= PROVIDED ENTRIES =
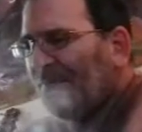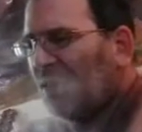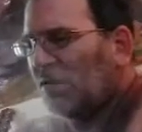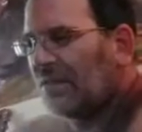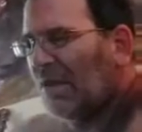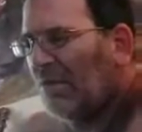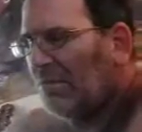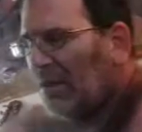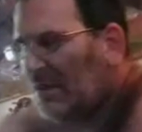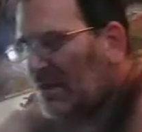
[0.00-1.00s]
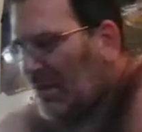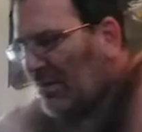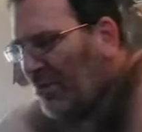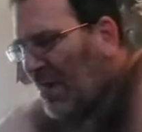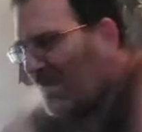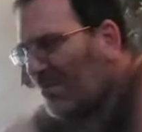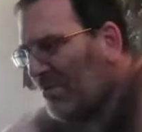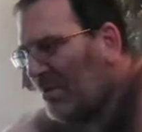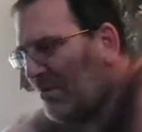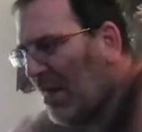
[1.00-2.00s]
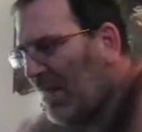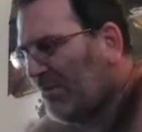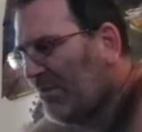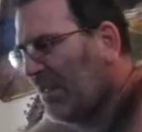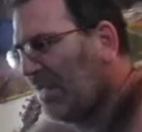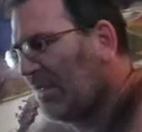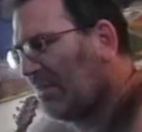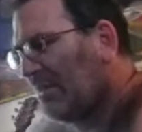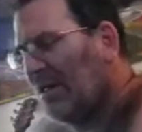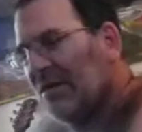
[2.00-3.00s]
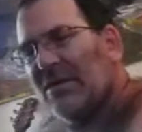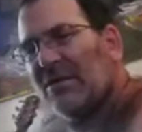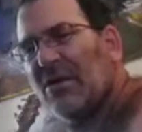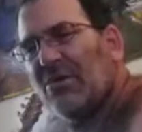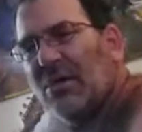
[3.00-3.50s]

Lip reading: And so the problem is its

...

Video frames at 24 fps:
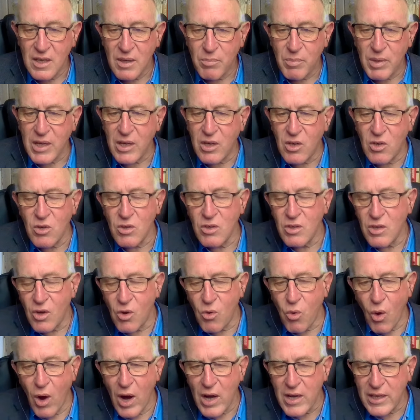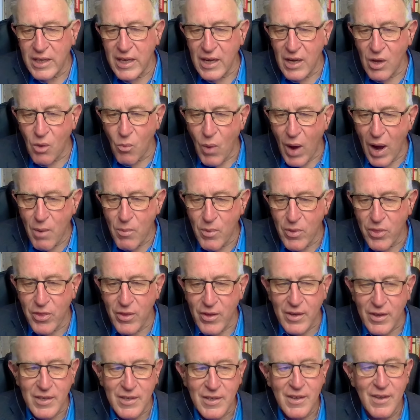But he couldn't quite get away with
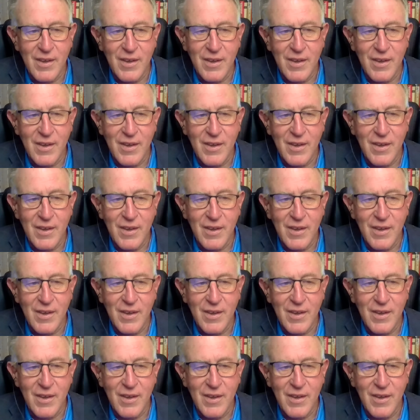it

==

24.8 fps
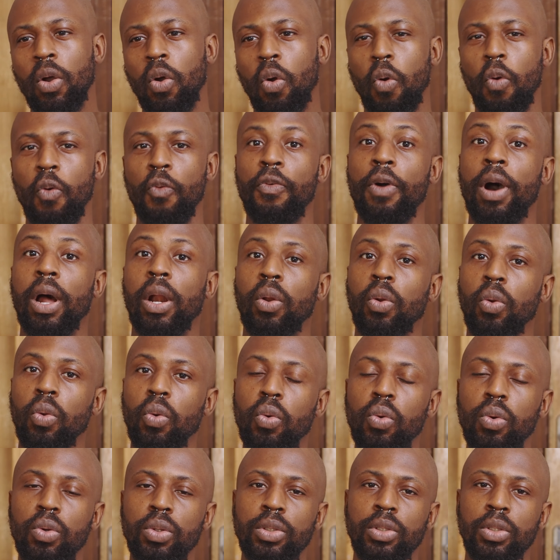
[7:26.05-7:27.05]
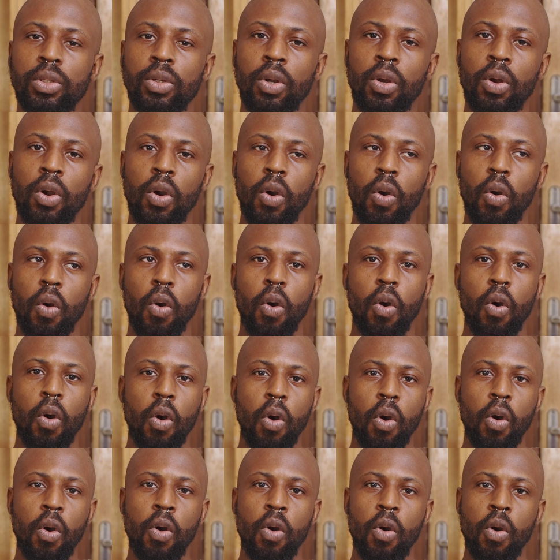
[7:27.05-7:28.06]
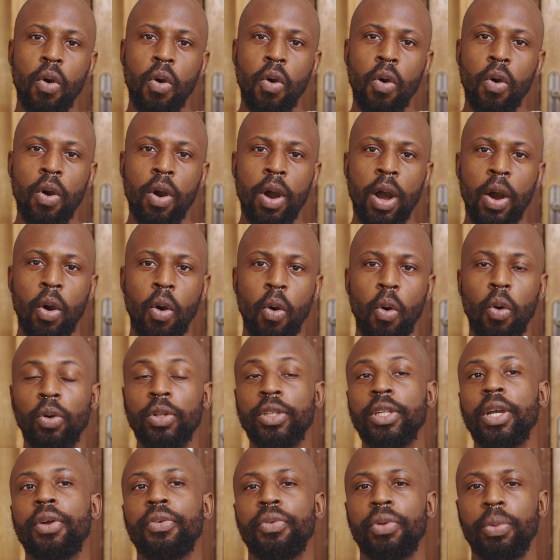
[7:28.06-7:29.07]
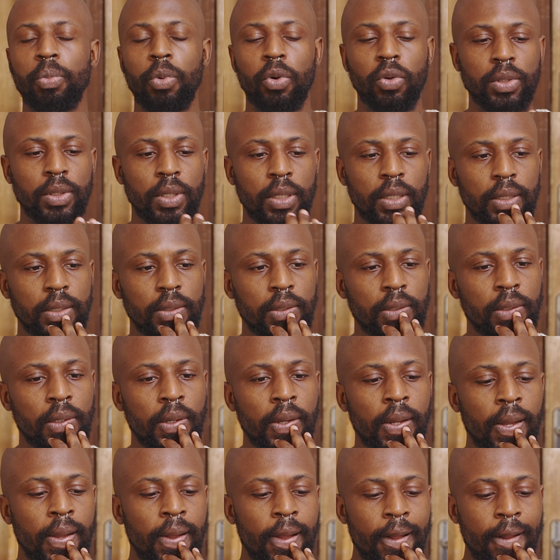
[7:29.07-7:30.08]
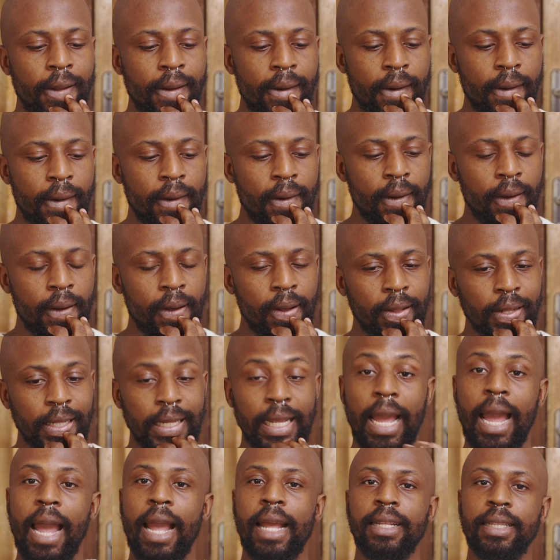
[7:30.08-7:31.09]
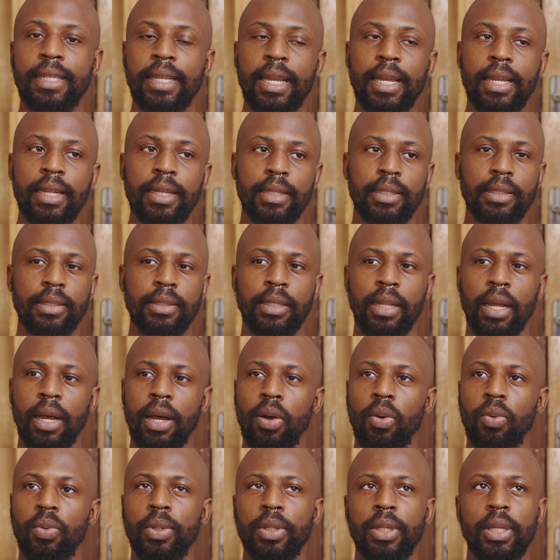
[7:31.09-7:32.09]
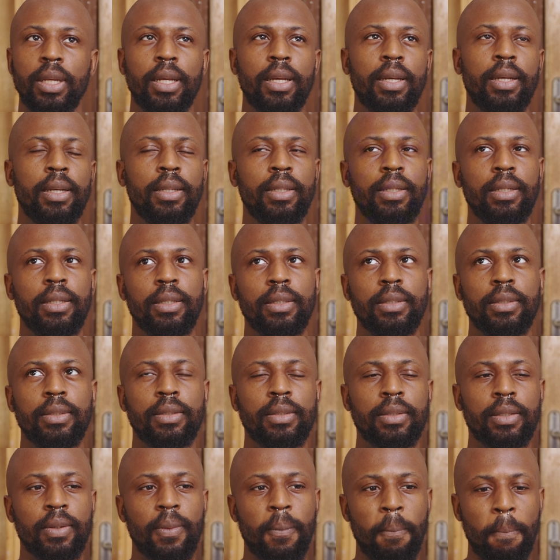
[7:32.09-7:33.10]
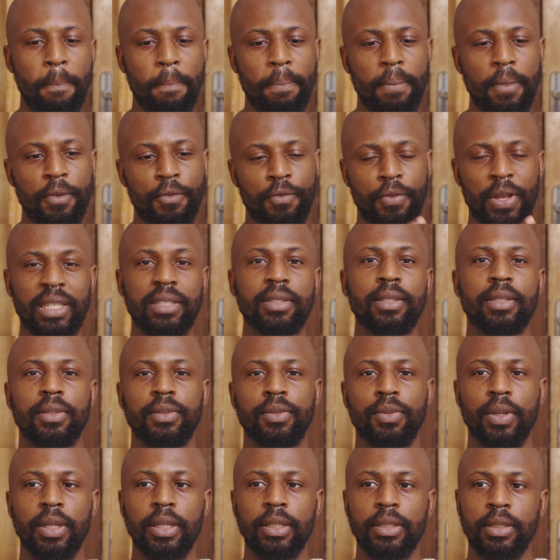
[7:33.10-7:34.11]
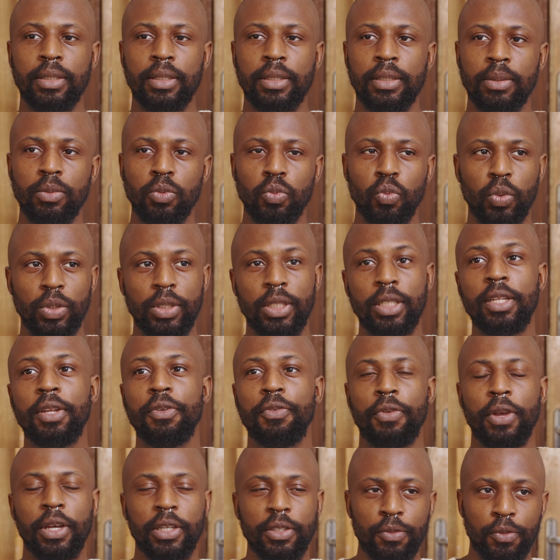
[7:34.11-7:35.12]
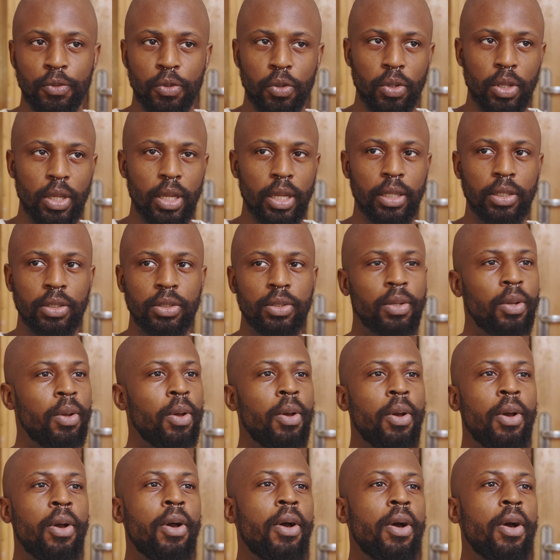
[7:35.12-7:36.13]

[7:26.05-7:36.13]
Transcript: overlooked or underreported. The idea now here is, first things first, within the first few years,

= ABOUT THIS EXERCISE =
Only one stretch of the listing is wanted: the lines starting at the one with "[7:32.09-7:33.10]" and ending at the one with "Transcript: overlooked or", copied exactly and free of pictures.

= FINISHED EXERCISE =
[7:32.09-7:33.10]
[7:33.10-7:34.11]
[7:34.11-7:35.12]
[7:35.12-7:36.13]

[7:26.05-7:36.13]
Transcript: overlooked or underreported. The idea now here is, first things first, within the first few years,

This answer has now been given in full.